Trois-Rivières woman could face jail time for not paying cat licences
Kathy Legault owes city $395 in fees and fines, residents come forward offering to help
A Trois-Rivières woman could face 13 days in jail because she hasn't paid the annual licensing fee for her three cats.
Kathy Legault, 47, and her partner are on social assistance. Legault says she's unable to find the money for three licences, which total $95, along with a $300 fine for not paying the fees.
In the past, Legault says she's always paid the fees, but now she doesn't have a job.
In provincial prisons in Quebec, about 10 per cent of people who are incarcerated each year go for the non-payment of fines under municipal bylaws.- Marie-Eve Sylvestre, University of Ottawa
Legault says she has $140 in disposable income available a month once she has paid the rent and other fixed costs.
The City of Trois-Rivières has offered Legault the option of doing community work to wipe her debt, but she misunderstood the city's instructions.

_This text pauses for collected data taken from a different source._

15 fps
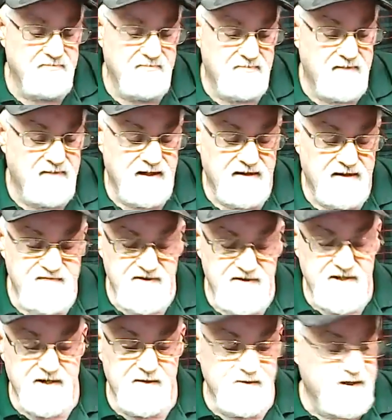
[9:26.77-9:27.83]
like a
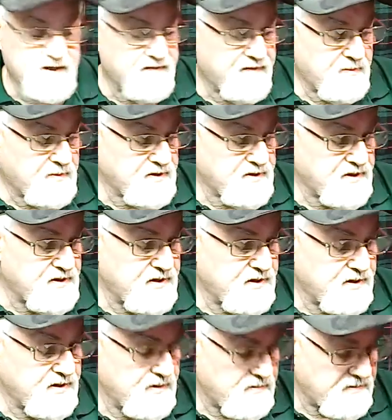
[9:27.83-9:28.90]
video, as if I wasn't here.
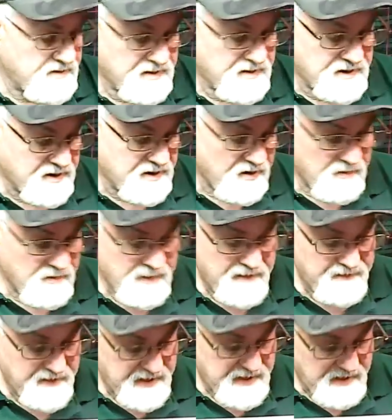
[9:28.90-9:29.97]
It's just a normal
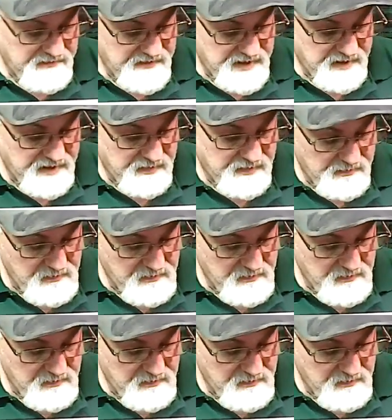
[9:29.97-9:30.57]
everyday video,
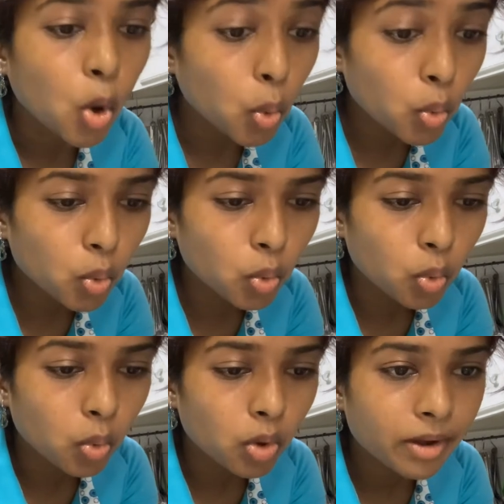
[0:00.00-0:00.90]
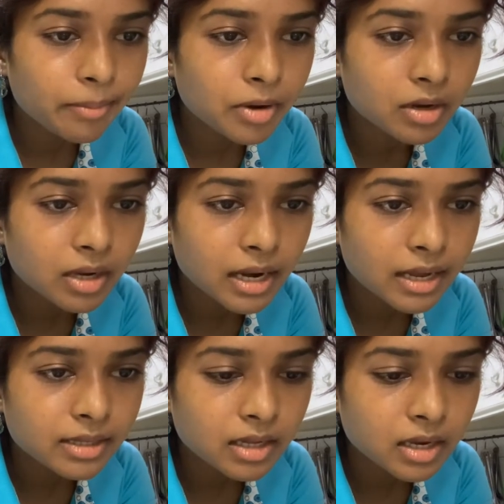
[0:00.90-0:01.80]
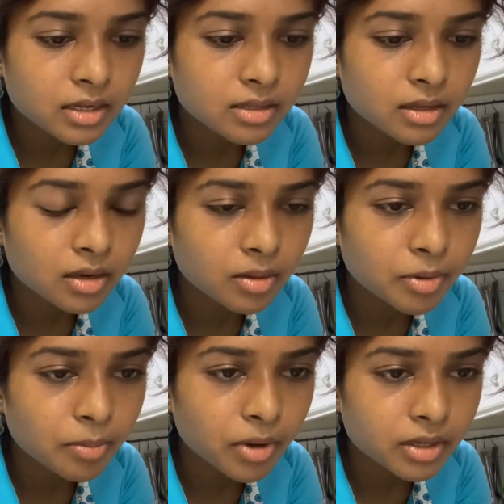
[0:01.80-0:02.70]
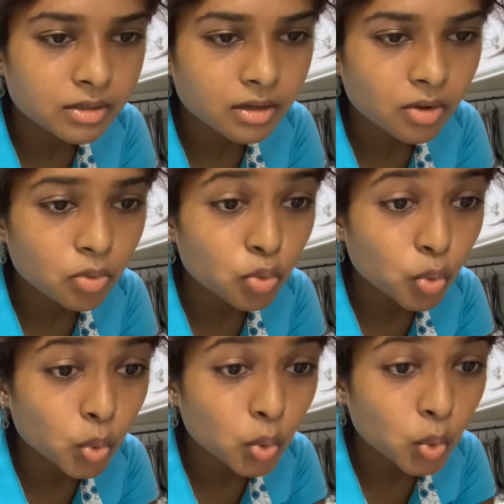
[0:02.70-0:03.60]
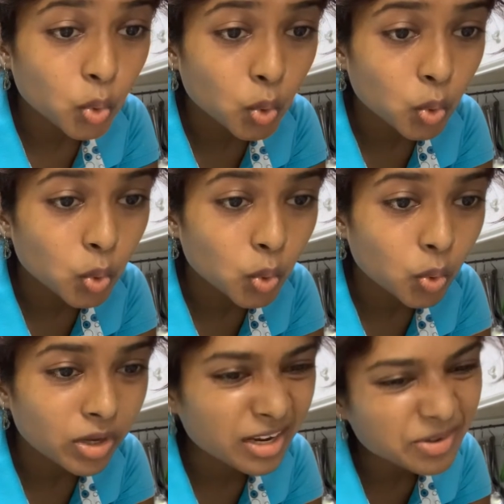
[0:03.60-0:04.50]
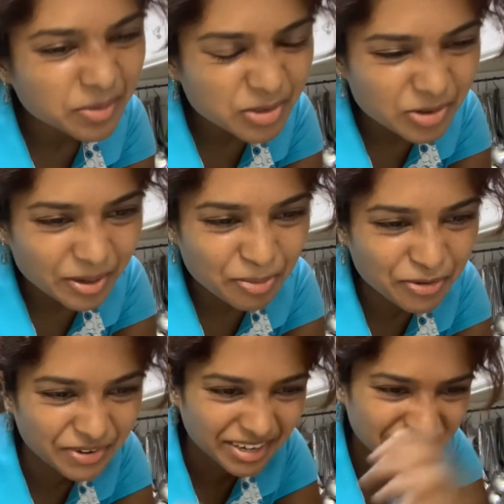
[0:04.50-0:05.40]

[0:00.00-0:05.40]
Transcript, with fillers: Ooh, I put on the light and it's a little bit brighter. Ooh, ooh. I don't know which one I prefer.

"What I did not know is that you have to find yourself a place to do community work," she told Radio-Canada.
Legault received a summons to municipal court.
Trois-Rivières spokesperson Yvan Toutant said the city is sympathetic but ultimately has to enforce its bylaws.
Jail time for unpaid fines questioned
Under provincial law, Quebec municipalities, such as Trois-Rivières, can impose imprisonment or community service on residents who fail to pay fines related to municipal regulations.
The City of Montreal, however, introduced a moratorium in 2008 on imprisonment for unpaid fines.
Marie-Eve Sylvestre, a law professor at the University of Ottawa, denounced the use of imprisonment for non-payment of fines, especially since it costs the state about $160 per day to put someone behind bars.
"In provincial prisons in Quebec, about 10 per cent of people who are incarcerated each year go for the non-payment of fines under municipal bylaws," she said.
Legault's court date is set for Jan. 28. The city says it's open to a settlement in the case.
Several local residents have also offered to help Legault pay her fees after hearing her story.